Several other measures are being considered to diminish temporarily the overcrowding. France (more than 70,000 detainees) knows the theoretical possibility of suspending on health grounds the execution of prison sentences of infected people. Remission of penalty or amnesty is a practice that several countries have made use of in the past. In Berlin one considers the (temporary?) release of some two hundred seventy notorious public transport freeriders who serve out a substitute sentence for not paying their fines. And why not release the old, fragile and sick detainees who don’t represent an actual danger for society – assuming of course there is someone outside to take care of them.
A specific role is reserved for the judiciary, if only because all deprivation of liberty has to be submitted at one point or another to a judicial ruling. If nowadays the courts don’t function, what then with the people who are already in pre-trial detention or police custody? More in general, if one wants to avoid prison overcrowding, a fundamental responsibility of the judiciary is to convict less people to prison sentences, and most importantly, to put an end to the widespread abuse of police custody and pre-trial detention (36% of the incarcerated in Belgium) to put suspects under pressure and as an instrument of provisional punishment. The persistence of this kind of primitive repressive reaction is again illustrated in Mediapart, by another French lawyer. She testifies about gilets jaunes being arrested in Paris during a protest march last weekend.
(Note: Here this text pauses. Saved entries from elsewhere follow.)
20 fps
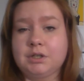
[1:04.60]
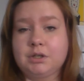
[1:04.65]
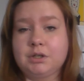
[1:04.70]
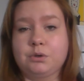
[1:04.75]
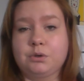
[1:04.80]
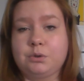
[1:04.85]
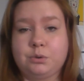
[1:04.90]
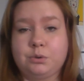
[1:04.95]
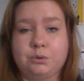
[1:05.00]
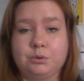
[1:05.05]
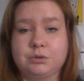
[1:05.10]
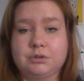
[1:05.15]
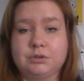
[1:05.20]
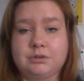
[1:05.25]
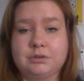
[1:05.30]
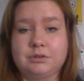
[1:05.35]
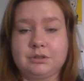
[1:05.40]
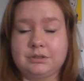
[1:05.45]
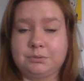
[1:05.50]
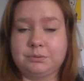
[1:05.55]

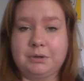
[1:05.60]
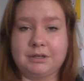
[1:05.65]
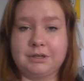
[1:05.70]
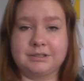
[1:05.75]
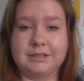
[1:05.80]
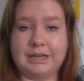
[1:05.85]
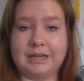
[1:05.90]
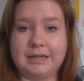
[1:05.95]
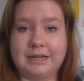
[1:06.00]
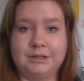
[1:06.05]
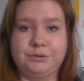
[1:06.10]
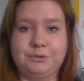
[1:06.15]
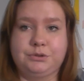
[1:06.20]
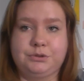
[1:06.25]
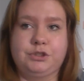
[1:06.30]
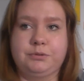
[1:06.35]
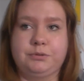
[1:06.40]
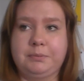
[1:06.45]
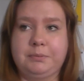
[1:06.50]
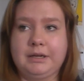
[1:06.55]
course as well as that. It would
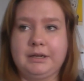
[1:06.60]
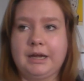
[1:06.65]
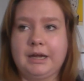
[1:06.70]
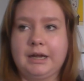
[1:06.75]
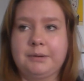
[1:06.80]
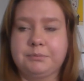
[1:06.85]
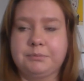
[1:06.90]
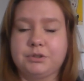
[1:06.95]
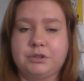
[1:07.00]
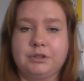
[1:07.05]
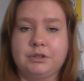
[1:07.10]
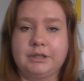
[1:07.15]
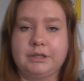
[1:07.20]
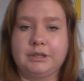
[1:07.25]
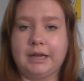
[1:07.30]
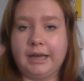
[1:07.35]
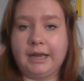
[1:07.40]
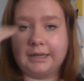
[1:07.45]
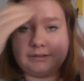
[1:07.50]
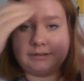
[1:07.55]
just be absolutely
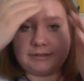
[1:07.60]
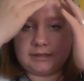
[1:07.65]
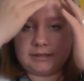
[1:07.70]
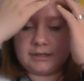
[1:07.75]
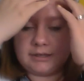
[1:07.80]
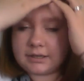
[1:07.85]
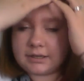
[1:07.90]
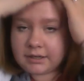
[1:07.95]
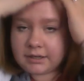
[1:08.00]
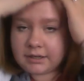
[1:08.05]
hectic.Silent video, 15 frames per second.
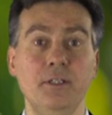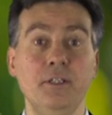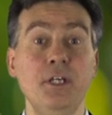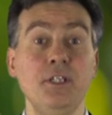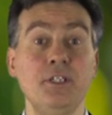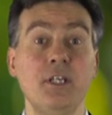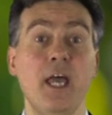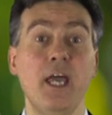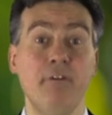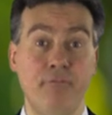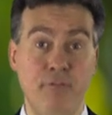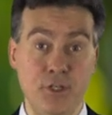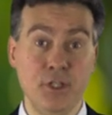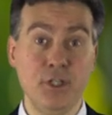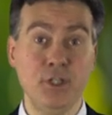These
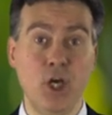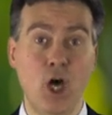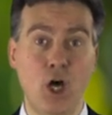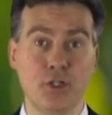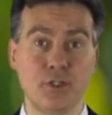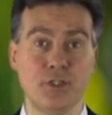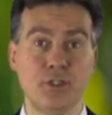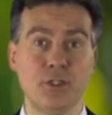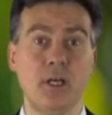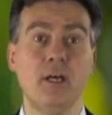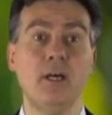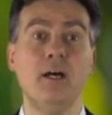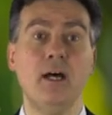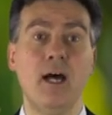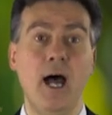efficient costs
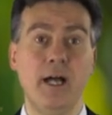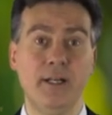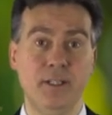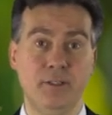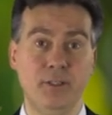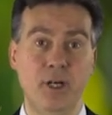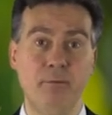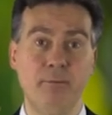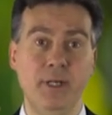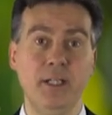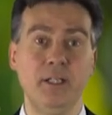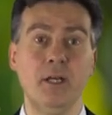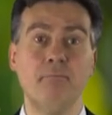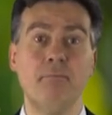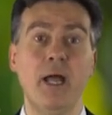are determined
I have seen many prolongations of police custody for really empty records, that in the end led to a dismissal. Police custody took place in cells with six persons, without access to water, without any possibility of washing hands, in extremely complicated sanitary conditions. … A person suffering from Crohn’s disease, who is in a situation of immunodeficiency, has passed at least 24 hours without his treatment. Finally, he has been dismissed without further proceedings. Will the criminal justice system ever succeed in adjusting its reflex of police custody and pre-trial detention, or is this too integrated, like a kind of formatting?
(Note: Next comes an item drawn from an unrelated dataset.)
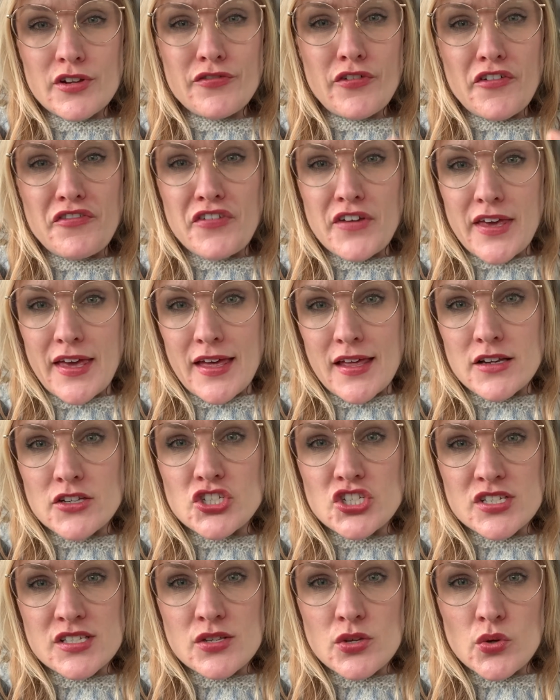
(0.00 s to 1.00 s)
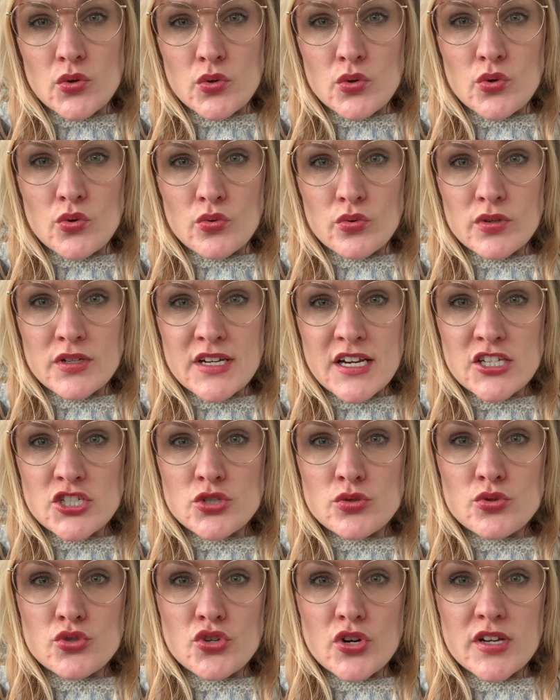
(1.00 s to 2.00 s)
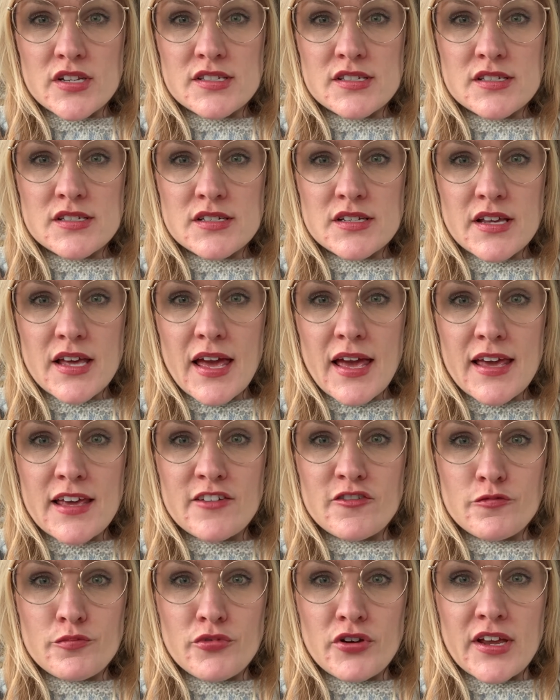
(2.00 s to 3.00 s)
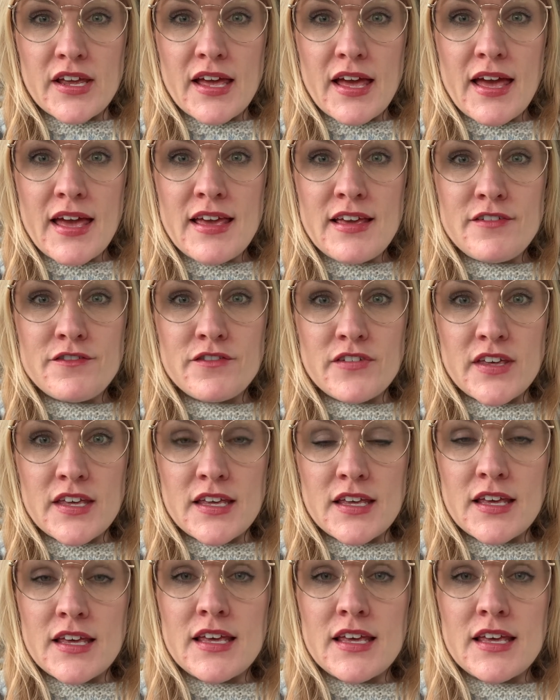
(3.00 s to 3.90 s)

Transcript: if I forget, just Google National Trust Avebury, A-V-E-B-U-R-Y.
The actual COVID-19 epidemic offers an opportunity to reconsider basically carceral and drugs policies. That people personally want revenge can be absolutely understandable (I myself sometimes dream of it), but is punishment an acceptable instrument for the organisation of society? And isn’t it about time to leave the idea of a war on the consumers of illicit drugs, and to treat related (social) problems as a matter of public health instead as a criminal or a military problem?